Used together, these approaches allow investors to pursue income in a more diversified and risk‑aware way, while maintaining transparency, scalability, and operational efficiency.

Spotlight on active ETFs: Active fixed income ETFs grew $212B in 2025, capturing 38% of global fixed income ETF flows.4

Figure 2: Active Fixed Income ETF Asset Growth

Global Assets Under Management, 2016 - 2026

Source: BlackRock Global Business Intelligence as of March 31, 2026.

Chart description: Area chart showing that global bond ETF AUM has grown from less than $100B in 2016 to over $690B in 2026.


What role can bond ETFs play alongside private markets?

We estimate investible opportunities across private equity, private credit and privately held infrastructure and real estate will expand to $26 trillion by 2030, up from $15 trillion today.5

While private markets offer potential diversification and return opportunities, they also require careful liquidity planning. Capital commitments, irregular cash flows, and longer investment horizons can make flexibility especially important.

Bond ETFs can help balance these characteristics. Their ability to trade throughout the day — even during periods of market stress — makes them a useful complement to less liquid investments. For many investors, bond ETFs provide a way to maintain flexibility while seeking potential longer‑term opportunities.

Did you know?
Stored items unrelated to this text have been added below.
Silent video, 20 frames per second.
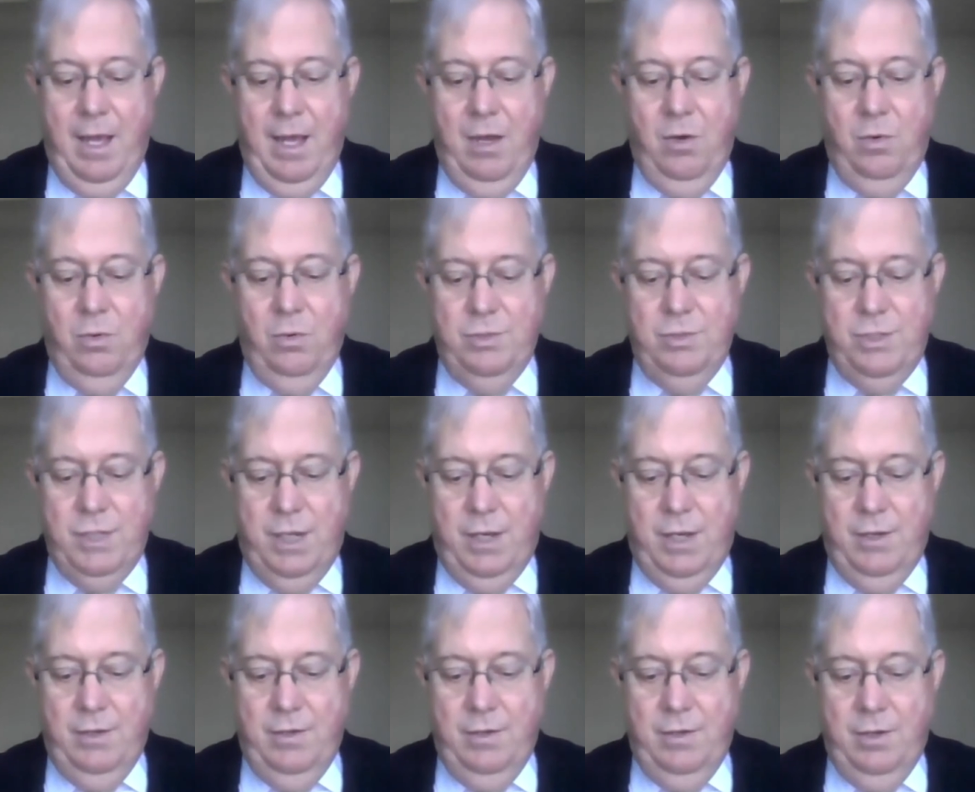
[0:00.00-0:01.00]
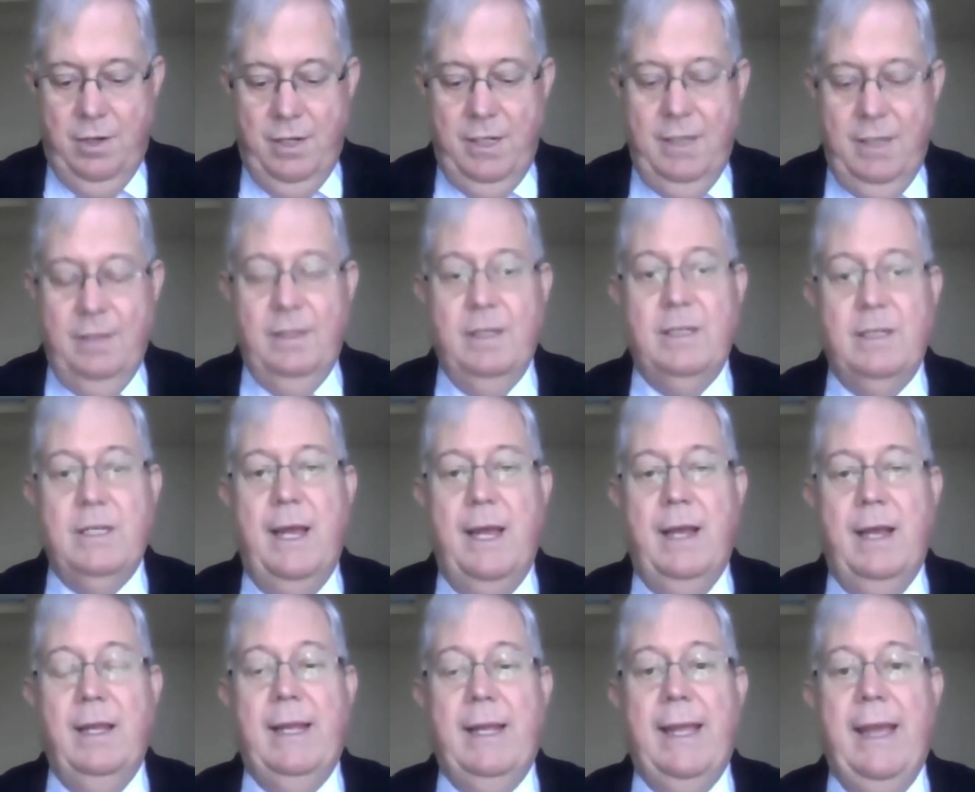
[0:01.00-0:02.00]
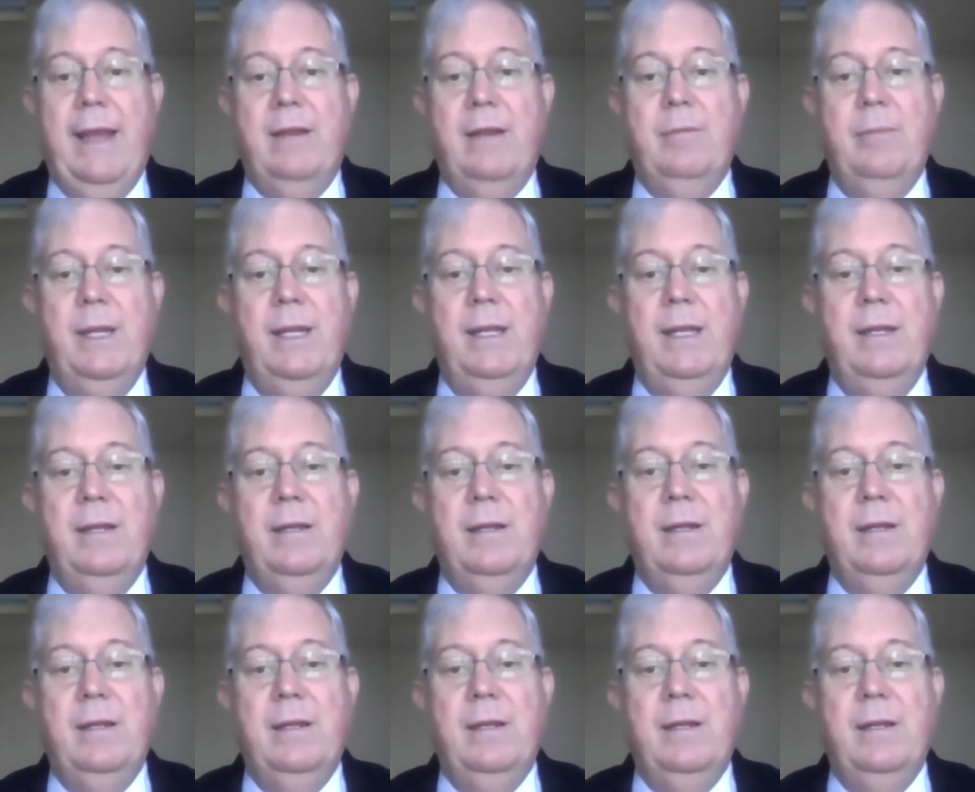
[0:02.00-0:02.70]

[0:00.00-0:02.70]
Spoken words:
Also, I did the TAL Academy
Bond ETFs trade an average of $60B a day, up from $20B in 2020. (Figure 3)

Figure 3: Global bond ETF industry trading volumes

Rolling 20D average daily volumes, USD $B

Source: BlackRock, Bloomberg, big xyt as at March 31, 2026. Rolling 20‑day average daily volume is the average number of shares traded per day over the 20 trading days ending on the date referenced. Past performance does not guarantee future results. There can be no assurance that an active trading market for shares of an ETF will develop or be maintained.

Chart description: Line chart showing the growth of global bond ETF trading volume from 2019 to March 31, 2026.


How can bond ETFs support digital asset exposures?

The total crypto market cap is now $2.4T6 and digital assets have become a larger part of investor portfolios:

  • ETPs providing access to cryptocurrency have grown from $4 billion to $120 billion in just 3 years, with now 300+ listed ETPs.7
  • >75% of institutional investors are expected to increase allocations while 59% planned to allocate >5% of AUM to cryptocurrencies.8

Allocations to cryptocurrencies may introduce more volatility in portfolios, which bond ETFs may help offset.

High quality fixed income can help serve as an anchor in portfolios by providing potential income, diversification, and stability. Bond ETFs can help mitigate drawdown and tail risk, which is the risk of extreme or unexpected market losses, by ensuring diversified duration/credit exposure and consolidating exposure into a single vehicle to simplify implementation, and the ability to efficiently rebalance.

A durable foundation: How bond ETFs are powering a portfolio revolution

Today’s portfolios look very different than they did a decade ago. Investors now have access to a broader range of opportunities— from digital assets and thematic strategies to private markets. While this expanded toolkit offers new ways to seek growth and income, it also may introduce greater complexity, different liquidity profiles, and new sources of volatility.

We believe innovation in investing will continue. New asset classes, strategies, and technologies may reshape portfolios in the years ahead. But as portfolios evolve, the importance of a durable foundation only grows.

Fixed income has moved beyond its traditional role as a ballast to equity allocations. And bond ETFs have become a central way investors access, manage, and rely on bonds in a modern portfolio.

In the modern allocation framework, fixed income ETFs are not simply a component of the portfolio — we believe they will continue to evolve to support the revolution to come for portfolios and the assets within them.